Task details =>
Starting at the line that contains "continually being", copy every line through the end of the records below exactly as written, leaving out pictures.
== Data excerpts
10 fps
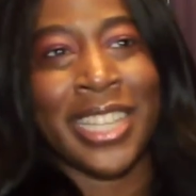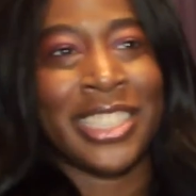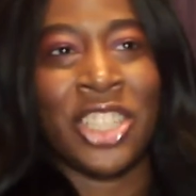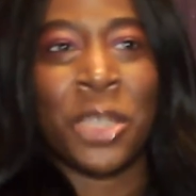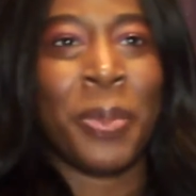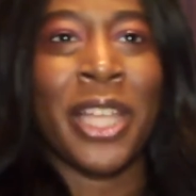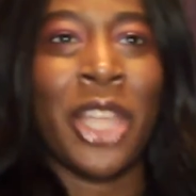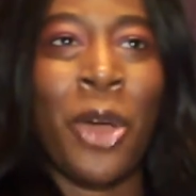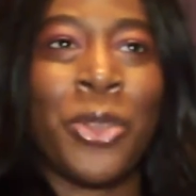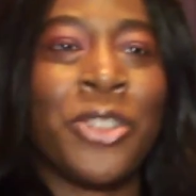Just be
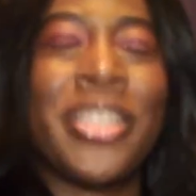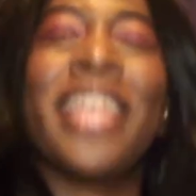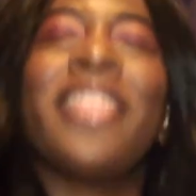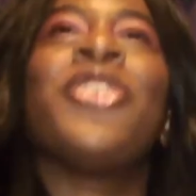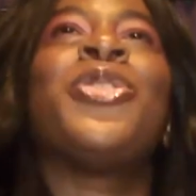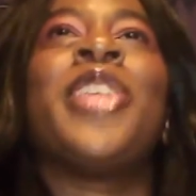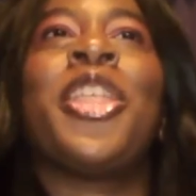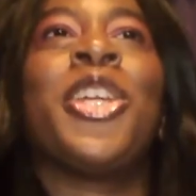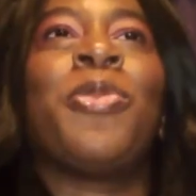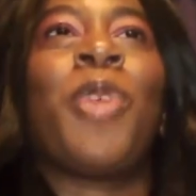alone. There's
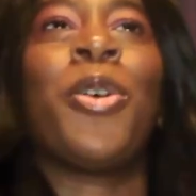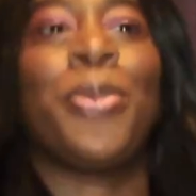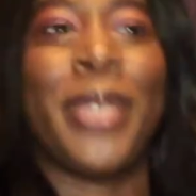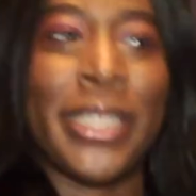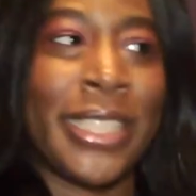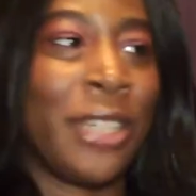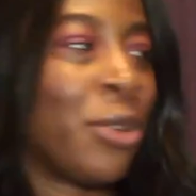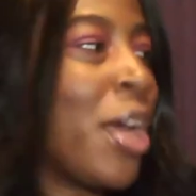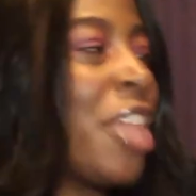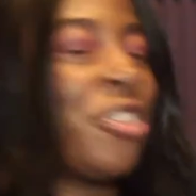nothing wrong with being
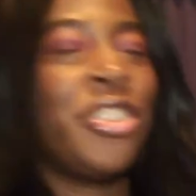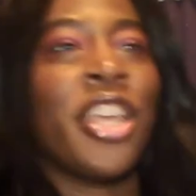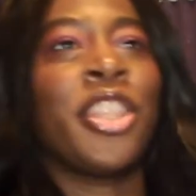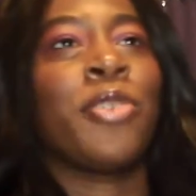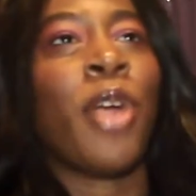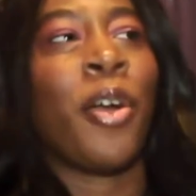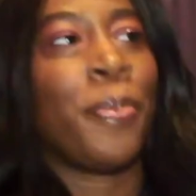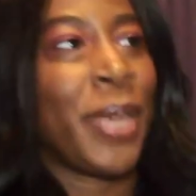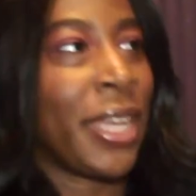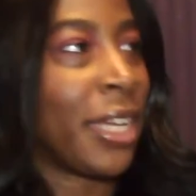single. There's nothing wrong with
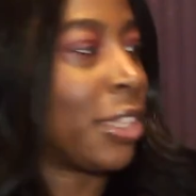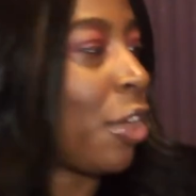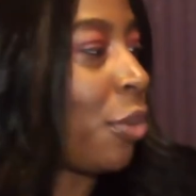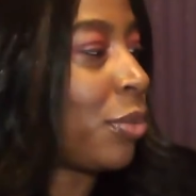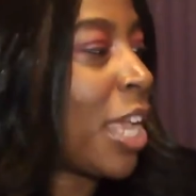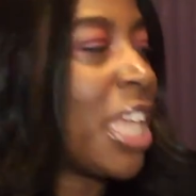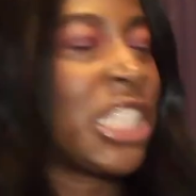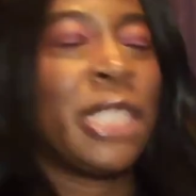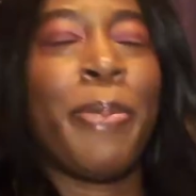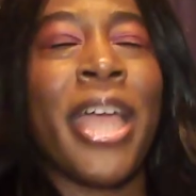being alone,
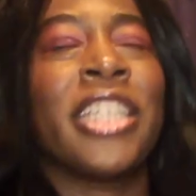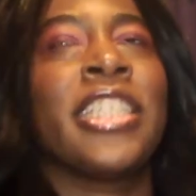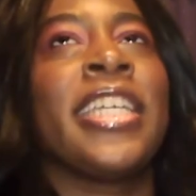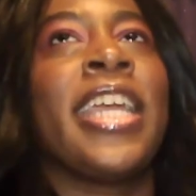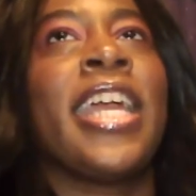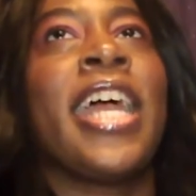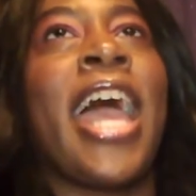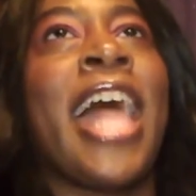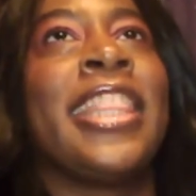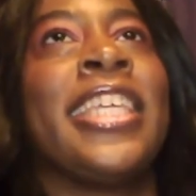especially
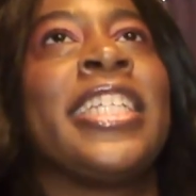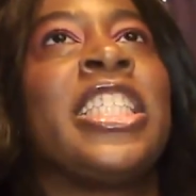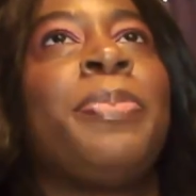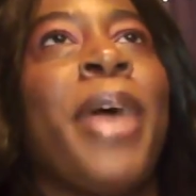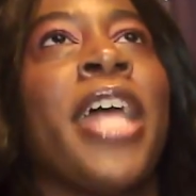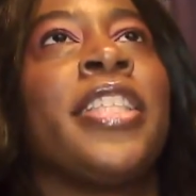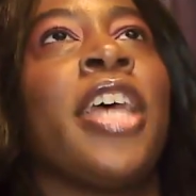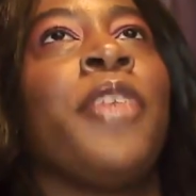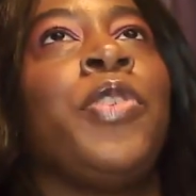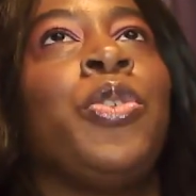at the expense
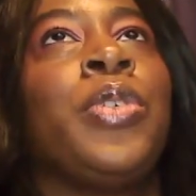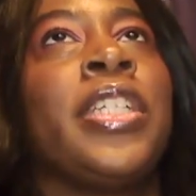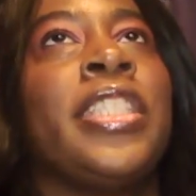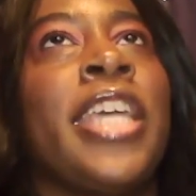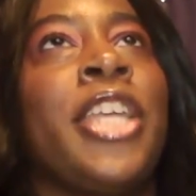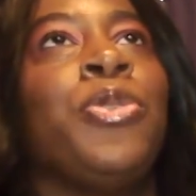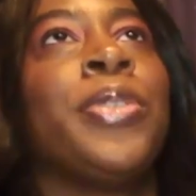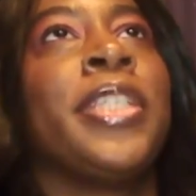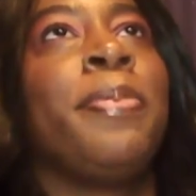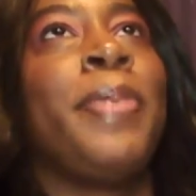of you
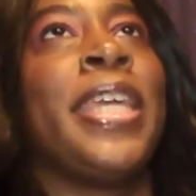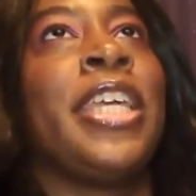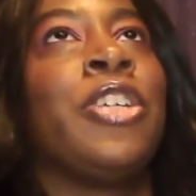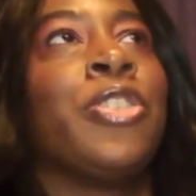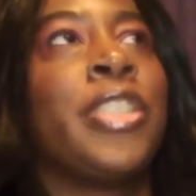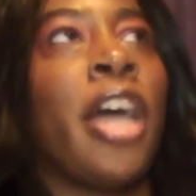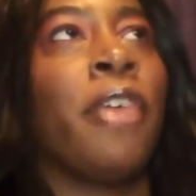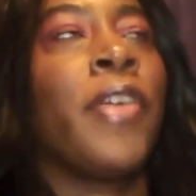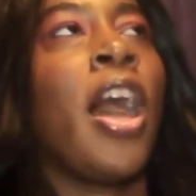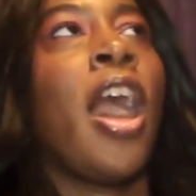continually being
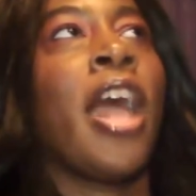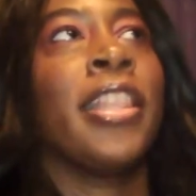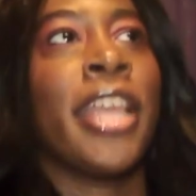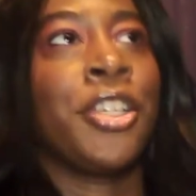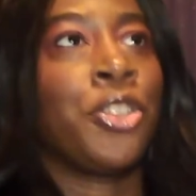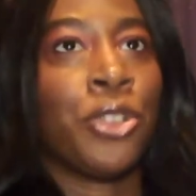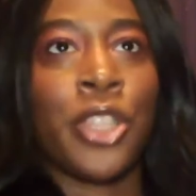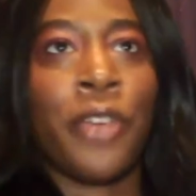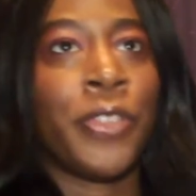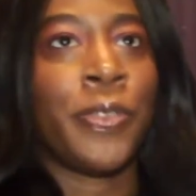yourself, unless
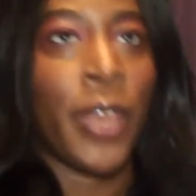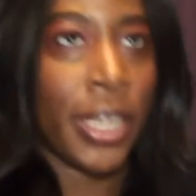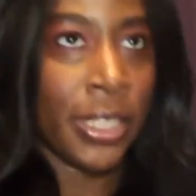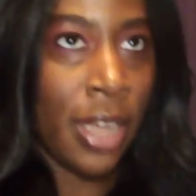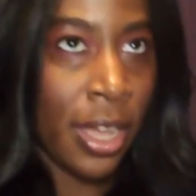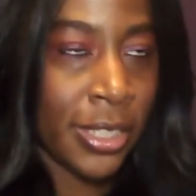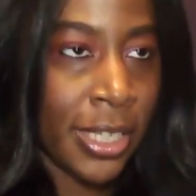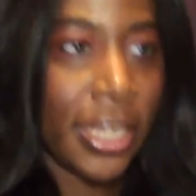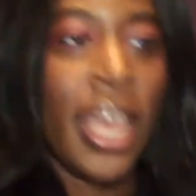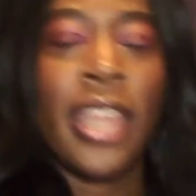yourself is fucking
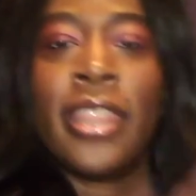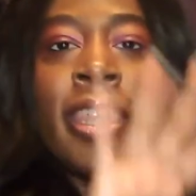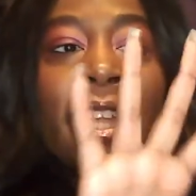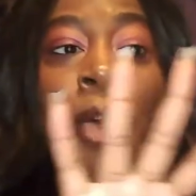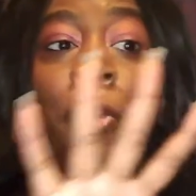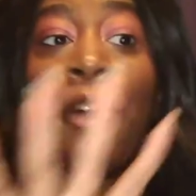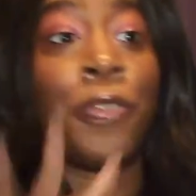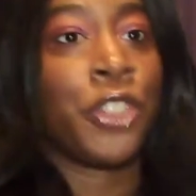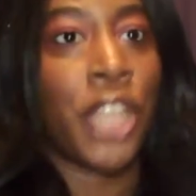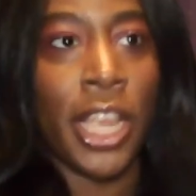toxic. Then I'm all
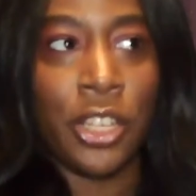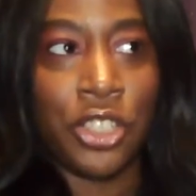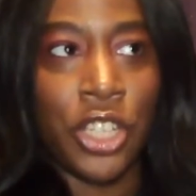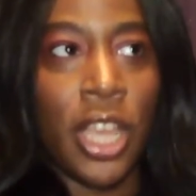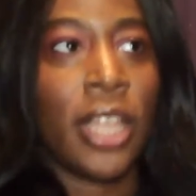for change.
====
Solution to this exercise =>
continually being
yourself, unless
yourself is fucking
toxic. Then I'm all
for change.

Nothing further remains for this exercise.